### Requirement
Look below for the line with "[00:00:00.40]"; begin the copy there and stop after the line with "[00:00:03.13]", keeping the text exact and the pictures out.

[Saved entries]
***
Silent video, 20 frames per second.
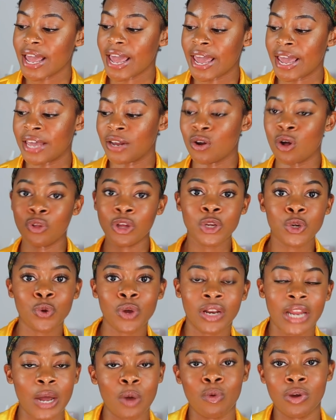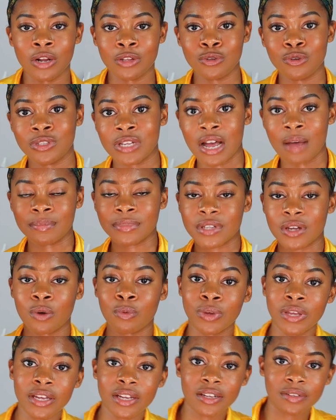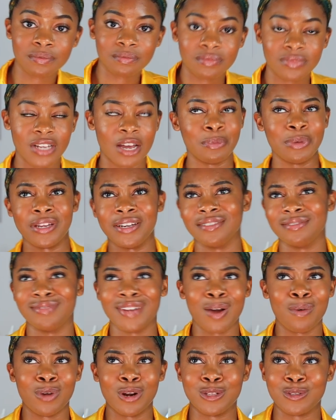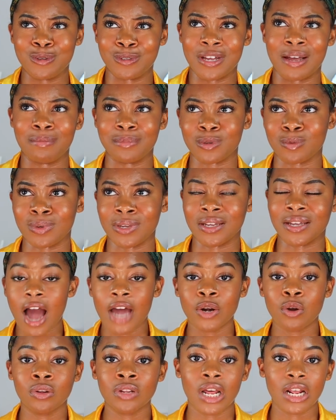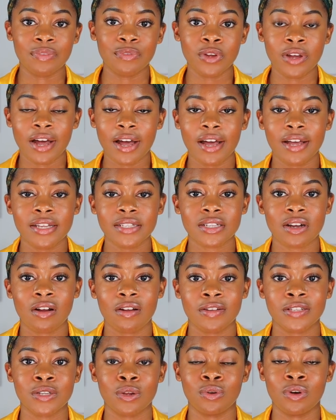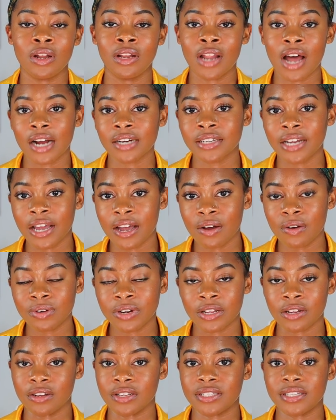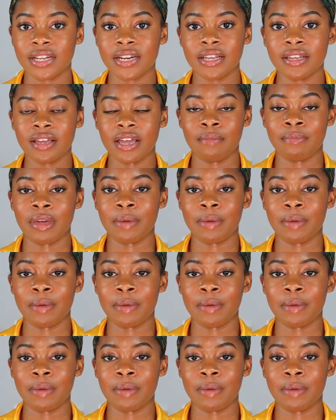and only do it like one or two times a week. I mean, not one or two times a week. I know a lot of you guys are still on lockdown in your city and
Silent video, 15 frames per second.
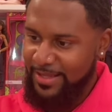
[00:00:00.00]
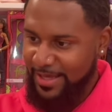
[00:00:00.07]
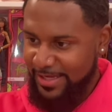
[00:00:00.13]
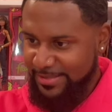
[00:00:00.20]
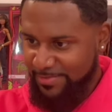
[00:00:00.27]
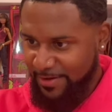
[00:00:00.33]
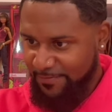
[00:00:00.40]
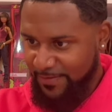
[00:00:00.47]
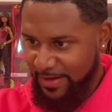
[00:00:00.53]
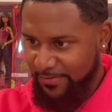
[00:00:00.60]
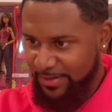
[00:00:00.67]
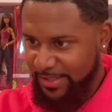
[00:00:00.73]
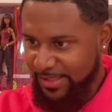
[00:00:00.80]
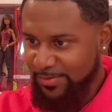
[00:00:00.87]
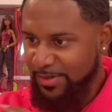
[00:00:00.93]
That's my
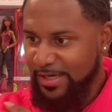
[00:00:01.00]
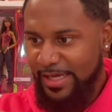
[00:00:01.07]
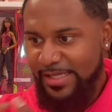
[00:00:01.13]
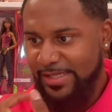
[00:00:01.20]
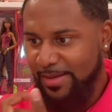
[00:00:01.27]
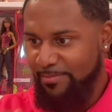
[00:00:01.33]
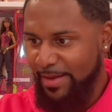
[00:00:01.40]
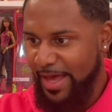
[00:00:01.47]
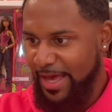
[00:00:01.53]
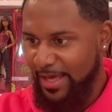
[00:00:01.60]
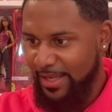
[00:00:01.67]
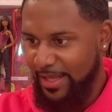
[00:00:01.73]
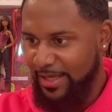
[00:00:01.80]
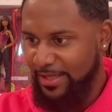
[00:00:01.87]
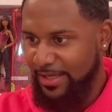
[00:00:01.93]
favorite. This one isn't
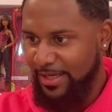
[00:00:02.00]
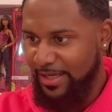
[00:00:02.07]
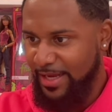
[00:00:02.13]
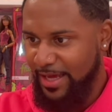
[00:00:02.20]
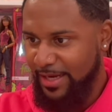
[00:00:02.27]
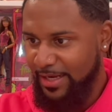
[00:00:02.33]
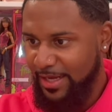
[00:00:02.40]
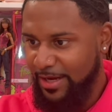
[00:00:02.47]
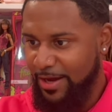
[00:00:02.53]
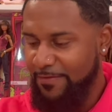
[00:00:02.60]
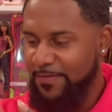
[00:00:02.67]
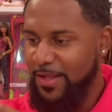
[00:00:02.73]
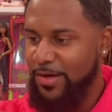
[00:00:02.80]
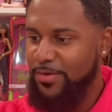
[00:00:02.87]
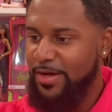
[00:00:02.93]
bad like looking at it. Like I
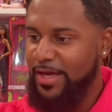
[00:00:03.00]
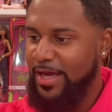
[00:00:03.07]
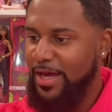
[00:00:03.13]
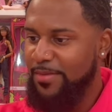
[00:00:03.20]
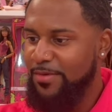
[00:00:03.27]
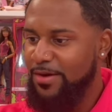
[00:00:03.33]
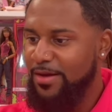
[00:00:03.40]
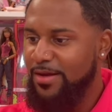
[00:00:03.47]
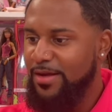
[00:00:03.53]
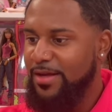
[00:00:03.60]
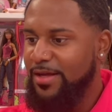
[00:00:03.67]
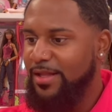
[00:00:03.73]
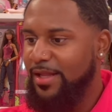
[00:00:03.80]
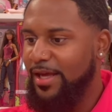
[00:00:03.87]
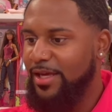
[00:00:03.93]
feel like on camera,
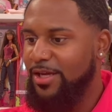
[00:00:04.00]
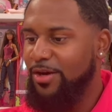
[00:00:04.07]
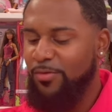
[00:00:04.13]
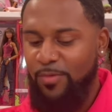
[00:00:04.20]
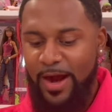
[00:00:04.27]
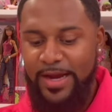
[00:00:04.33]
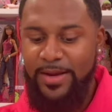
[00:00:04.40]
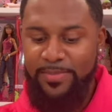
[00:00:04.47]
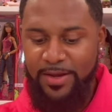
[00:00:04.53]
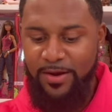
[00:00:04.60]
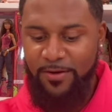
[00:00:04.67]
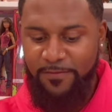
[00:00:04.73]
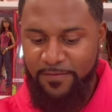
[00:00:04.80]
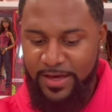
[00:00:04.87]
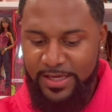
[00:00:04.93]
like you're right up in
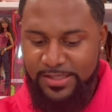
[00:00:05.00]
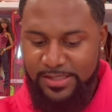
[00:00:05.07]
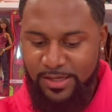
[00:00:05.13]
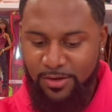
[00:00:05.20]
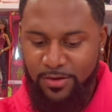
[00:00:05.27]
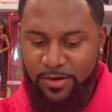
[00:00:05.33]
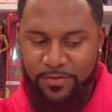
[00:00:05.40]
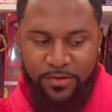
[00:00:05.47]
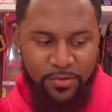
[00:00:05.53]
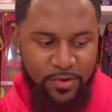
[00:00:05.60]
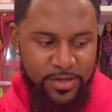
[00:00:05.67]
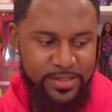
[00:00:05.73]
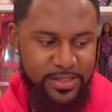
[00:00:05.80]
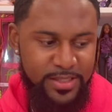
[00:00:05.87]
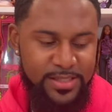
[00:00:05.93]
her face. So of
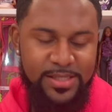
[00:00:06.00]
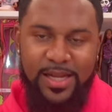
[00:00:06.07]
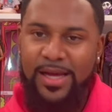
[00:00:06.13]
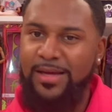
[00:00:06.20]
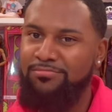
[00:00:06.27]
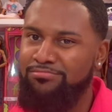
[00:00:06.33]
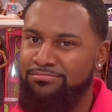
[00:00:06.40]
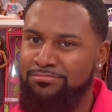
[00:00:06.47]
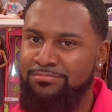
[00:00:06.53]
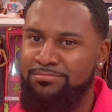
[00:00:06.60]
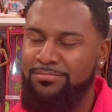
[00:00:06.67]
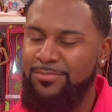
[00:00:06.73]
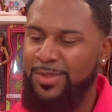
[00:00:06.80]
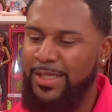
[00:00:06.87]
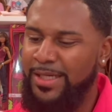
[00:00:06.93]
course it's like,
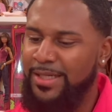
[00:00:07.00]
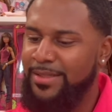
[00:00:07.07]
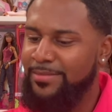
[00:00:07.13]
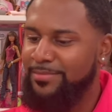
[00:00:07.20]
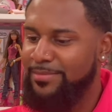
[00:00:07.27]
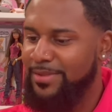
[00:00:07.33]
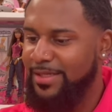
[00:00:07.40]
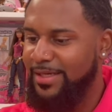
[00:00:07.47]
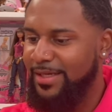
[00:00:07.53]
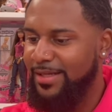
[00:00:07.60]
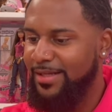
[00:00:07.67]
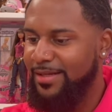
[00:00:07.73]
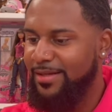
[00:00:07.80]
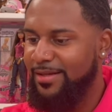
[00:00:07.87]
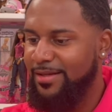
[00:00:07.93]
mm, what?
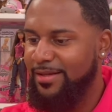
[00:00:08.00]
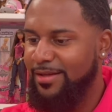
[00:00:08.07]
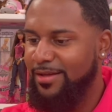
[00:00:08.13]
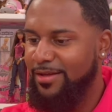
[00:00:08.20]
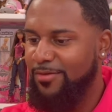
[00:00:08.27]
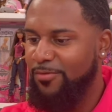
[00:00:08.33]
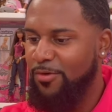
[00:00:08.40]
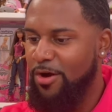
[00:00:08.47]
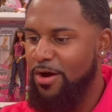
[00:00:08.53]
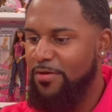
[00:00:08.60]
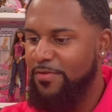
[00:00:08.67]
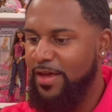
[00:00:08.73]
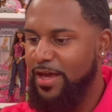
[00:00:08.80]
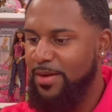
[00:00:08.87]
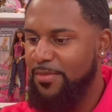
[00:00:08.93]
But
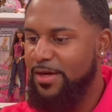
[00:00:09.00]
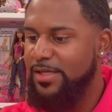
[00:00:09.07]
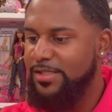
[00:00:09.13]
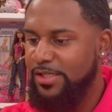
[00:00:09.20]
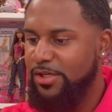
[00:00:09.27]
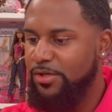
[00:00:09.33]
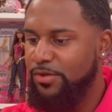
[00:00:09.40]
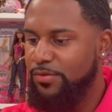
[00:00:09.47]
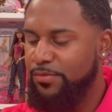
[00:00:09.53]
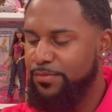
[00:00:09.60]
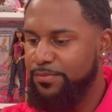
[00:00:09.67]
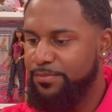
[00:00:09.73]
off camera is cute.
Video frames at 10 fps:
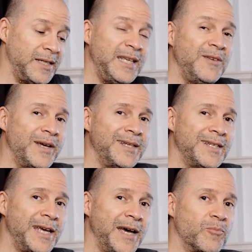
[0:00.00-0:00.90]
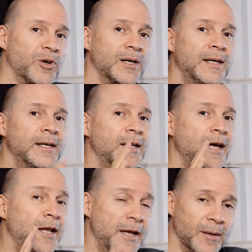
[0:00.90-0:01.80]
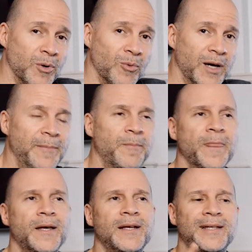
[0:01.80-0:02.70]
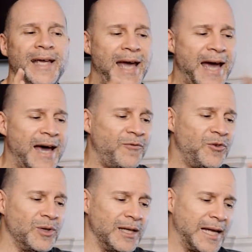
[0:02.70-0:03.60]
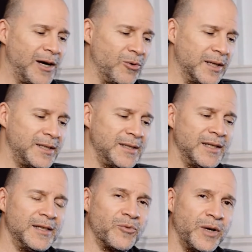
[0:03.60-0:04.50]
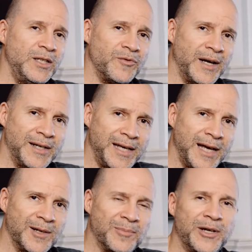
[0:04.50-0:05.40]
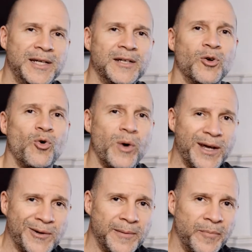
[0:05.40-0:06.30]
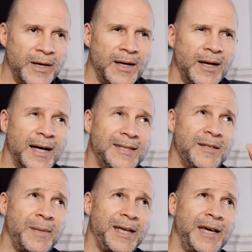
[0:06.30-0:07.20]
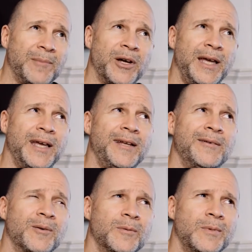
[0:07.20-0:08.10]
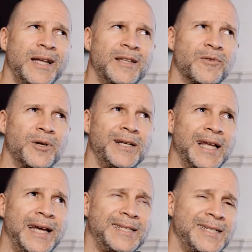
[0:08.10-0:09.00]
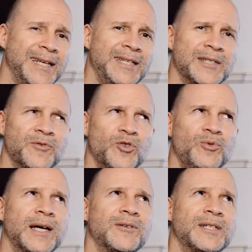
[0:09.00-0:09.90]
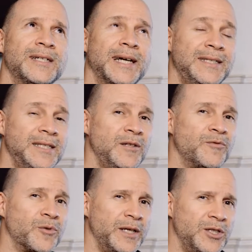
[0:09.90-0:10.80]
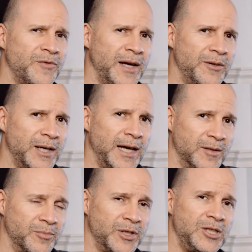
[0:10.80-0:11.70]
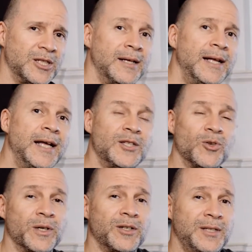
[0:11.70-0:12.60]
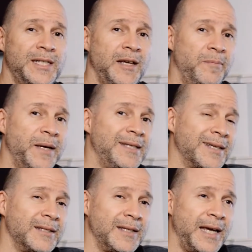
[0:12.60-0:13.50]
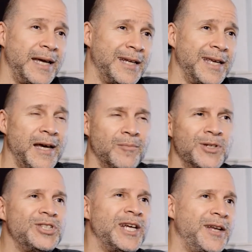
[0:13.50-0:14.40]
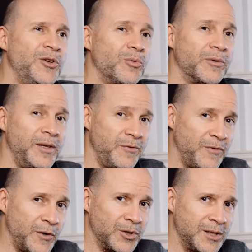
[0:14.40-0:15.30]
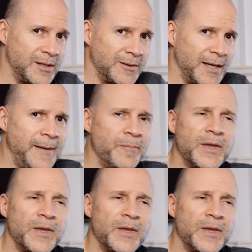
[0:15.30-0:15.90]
event camera. Number one, they have to allow us to get the rangefinder calibrated quicker. I sent my camera in at the very last days of 2019 for rangefinder calibration. So we're going to say basically they had the camera January 1st, okay?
***
### Written answer
[00:00:00.40]
[00:00:00.47]
[00:00:00.53]
[00:00:00.60]
[00:00:00.67]
[00:00:00.73]
[00:00:00.80]
[00:00:00.87]
[00:00:00.93]
That's my
[00:00:01.00]
[00:00:01.07]
[00:00:01.13]
[00:00:01.20]
[00:00:01.27]
[00:00:01.33]
[00:00:01.40]
[00:00:01.47]
[00:00:01.53]
[00:00:01.60]
[00:00:01.67]
[00:00:01.73]
[00:00:01.80]
[00:00:01.87]
[00:00:01.93]
favorite. This one isn't
[00:00:02.00]
[00:00:02.07]
[00:00:02.13]
[00:00:02.20]
[00:00:02.27]
[00:00:02.33]
[00:00:02.40]
[00:00:02.47]
[00:00:02.53]
[00:00:02.60]
[00:00:02.67]
[00:00:02.73]
[00:00:02.80]
[00:00:02.87]
[00:00:02.93]
bad like looking at it. Like I
[00:00:03.00]
[00:00:03.07]
[00:00:03.13]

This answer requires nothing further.